Il portavoce dell’esecutivo maliano Mahamane Baby ha annunciato l’apertura di un’inchiesta giudiziaria, che si aggiunge a quella già avviata dalle autorità francesi. Finora sono filtrate poche informazioni sull’identità e il numero degli assassini, presumibilmente appartenenti a un gruppo ribelle locale che ha rapito i giornalisti sabato nel primo pomeriggio, dopo che Dupont e Verlon avevano intervistato Ambéry Ag Rhissa. L’alto esponente del Movimento nazionale di liberazione dell’Azawad (Mnla, tuareg) ha dichiarato che i rapitori – che parlavano il tamashek, la lingua dei tuareg – hanno costretto i due a salire a bordo di veicoli fuoristrada. Meno di due ore dopo, una pattuglia francese dell’operazione Serval ha ritrovato i loro corpi senza vita a circa 12 chilometri di distanza da Kidal. Il ministro degli Esteri francese Laurent Fabius ha confermato che i reporter sono stati uccisi a colpi d’arma da fuoco. Dei responsabili degli omicidi non c’è traccia e ricerche sono i corso negli accampamenti di sfollati della zona. A Gao, l’altro capoluogo settentrionale, cinque sospetti sarebbero stati consegnati ai soldati francesi.

“E’ importante che la sovranità del Mali venga ristabilita su tutto il territorio nazionale e il caso particolare di Kidal deve essere risolto” ha detto il portavoce dell’esecutivo di Bamako, precisando che la questione sarà affrontata domani in occasione della visita del segretario generale dell’Onu Ban Ki-moon per partecipare a una riunione sulla pace nel Sahel. Dallo scorso luglio, le truppe africane sono passate sotto il comando delle Nazioni Unite come Missione internazionale di stabilizzazione (Minusma). Dal canto suo il capo della diplomazia francese ha annunciato un “rafforzamento della sicurezza in quella zona e in quelle vicine”. A Kidal, storico bastione dell’Mnla, ci sono accese rivalità tra i vari gruppi tuareg, tensioni tra tuareg ed arabi ma sono anche presenti movimenti di matrice jihadista legati ad Al Qaeda nel Maghreb islamico (Aqmi), tra cui Ansar Al Din e Mujao. Attualmente 200 militari francesi sono dispiegati all’aeroporto di Kidal e buona parte della forza Serval – in tutto 3000 uomini – è impegnata nell’operazione Hydre lungo il corso del fiume Niger. Presumibilmente Parigi potrebbe decidere di rivedere le scadenze di ritiro delle sue truppe, che prevedeva la permanenza di soli mille uomini entro gennaio 2014, anche alla luce dei ritardi nel dispiegamento della missione Onu, che dovrebbe contare alla fine 12.500 caschi blu.

Il 24 novembre sono in agenda elezioni legislative: un appuntamento cruciale con le urne per concludere il periodo di transizione politica in corso da un anno e mezzo.
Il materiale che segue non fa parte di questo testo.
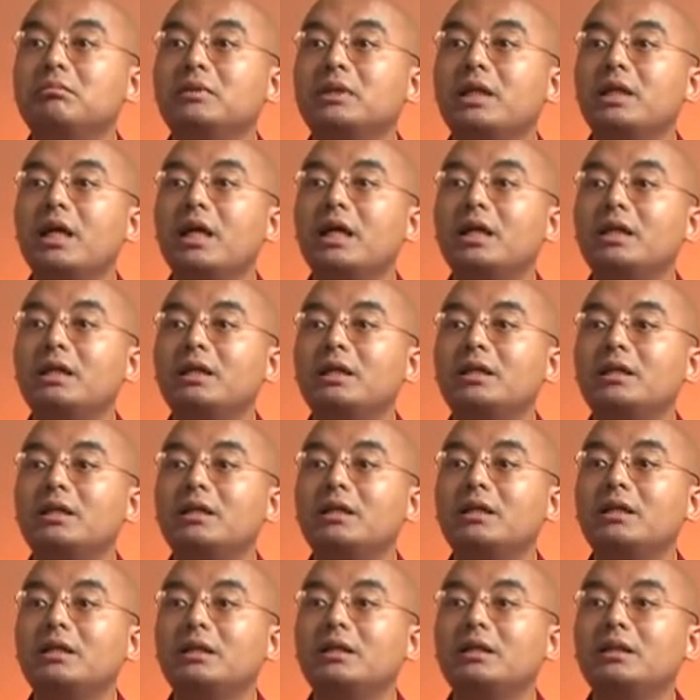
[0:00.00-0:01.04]
Then
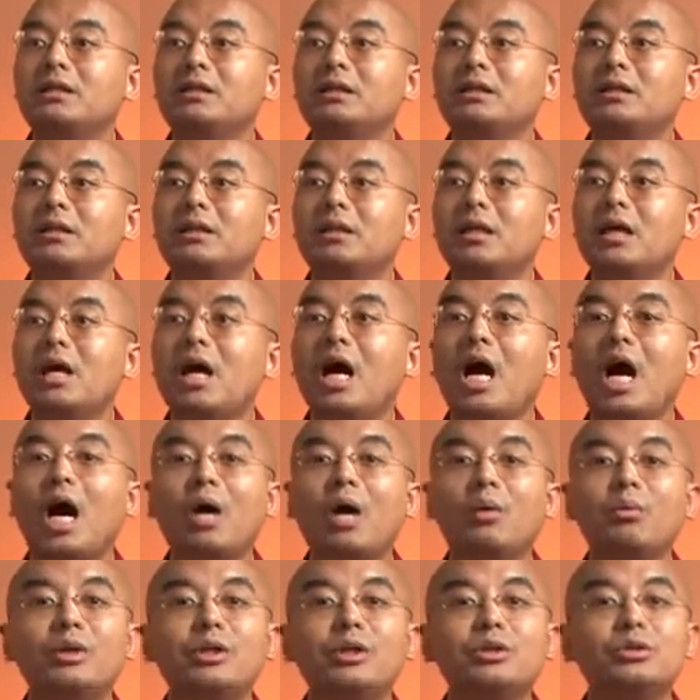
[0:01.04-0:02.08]

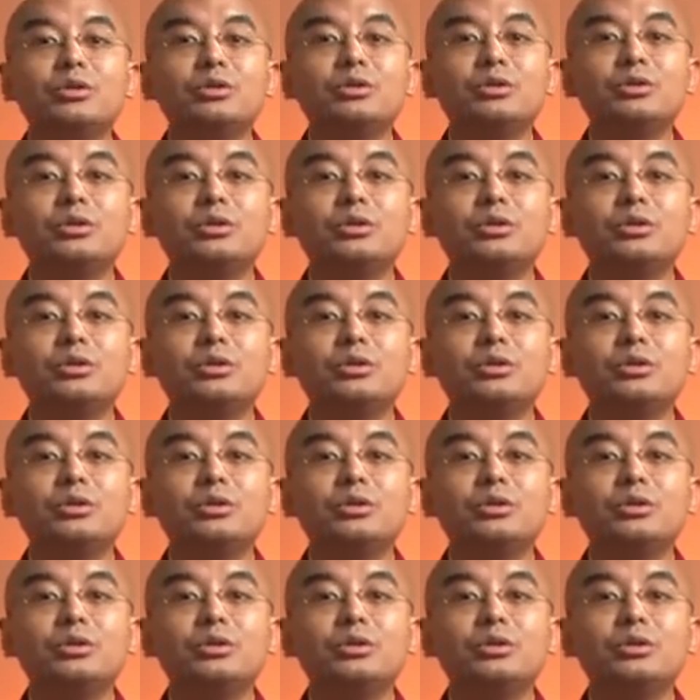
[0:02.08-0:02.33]
how we should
Lo scorso agosto è stato eletto il presidente Keita, prima tappa del ritorno del paese sulla strada della democrazia. Il fatto dello scorso fine settimana a Kidal si è verificato dopo settimane di crescente instabilità anche nelle zone di Gao e Tessalit, teatri di attentati suicida. Solo pochi giorni fa il governo di Bamako ha sbloccato 16,8 milioni di euro per riabilitare tutte le infrastrutture danneggiate o distrutte in 18 mesi di crisi armata. E’ stato anche istituito un apposito ministero per il Nord e per la riconciliazione con l’intento di assicurare ai cittadini dell’Azawad gli stessi diritti di quelli residenti altrove in termini di sanità, istruzione ed infrastrutture di base. Inoltre il governo maliano è impegnato in trattative con movimenti ribelli tuareg e arabi locali per definire lo statuto della vasta e povera regione desertica – estesa sui due terzi del territorio nazionale – che alcuni vorrebbero vedere autonoma.